*** Opening RECORDS SUPPLIED ***

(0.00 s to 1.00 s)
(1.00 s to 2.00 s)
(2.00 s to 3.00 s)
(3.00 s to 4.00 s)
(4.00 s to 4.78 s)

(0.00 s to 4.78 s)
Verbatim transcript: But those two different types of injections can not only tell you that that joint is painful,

*** Closing RECORDS SUPPLIED ***
*** Opening RECORDS SUPPLIED ***

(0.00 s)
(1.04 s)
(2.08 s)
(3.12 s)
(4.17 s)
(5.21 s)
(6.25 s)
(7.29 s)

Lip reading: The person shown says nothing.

*** Closing RECORDS SUPPLIED ***
*** Opening RECORDS SUPPLIED ***

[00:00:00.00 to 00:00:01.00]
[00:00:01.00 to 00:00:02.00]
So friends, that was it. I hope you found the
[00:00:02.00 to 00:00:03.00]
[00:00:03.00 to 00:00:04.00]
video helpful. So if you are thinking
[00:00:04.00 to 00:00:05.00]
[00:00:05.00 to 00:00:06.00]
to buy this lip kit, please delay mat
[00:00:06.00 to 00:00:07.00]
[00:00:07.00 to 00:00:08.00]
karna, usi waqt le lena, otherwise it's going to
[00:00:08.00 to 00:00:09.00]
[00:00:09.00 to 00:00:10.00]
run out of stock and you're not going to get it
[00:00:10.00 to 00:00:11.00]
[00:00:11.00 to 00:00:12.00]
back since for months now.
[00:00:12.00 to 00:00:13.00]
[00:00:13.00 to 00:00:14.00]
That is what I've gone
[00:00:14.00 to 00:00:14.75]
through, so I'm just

*** Closing RECORDS SUPPLIED ***

• _PROBLEM_: Repeat the entries above verbatim, but only from the line that has "(2.00 s to 3.00 s)" down to the line that has "Verbatim transcript: But", inclusive.

• _TASK ANSWER_:
(2.00 s to 3.00 s)
(3.00 s to 4.00 s)
(4.00 s to 4.78 s)

(0.00 s to 4.78 s)
Verbatim transcript: But those two different types of injections can not only tell you that that joint is painful,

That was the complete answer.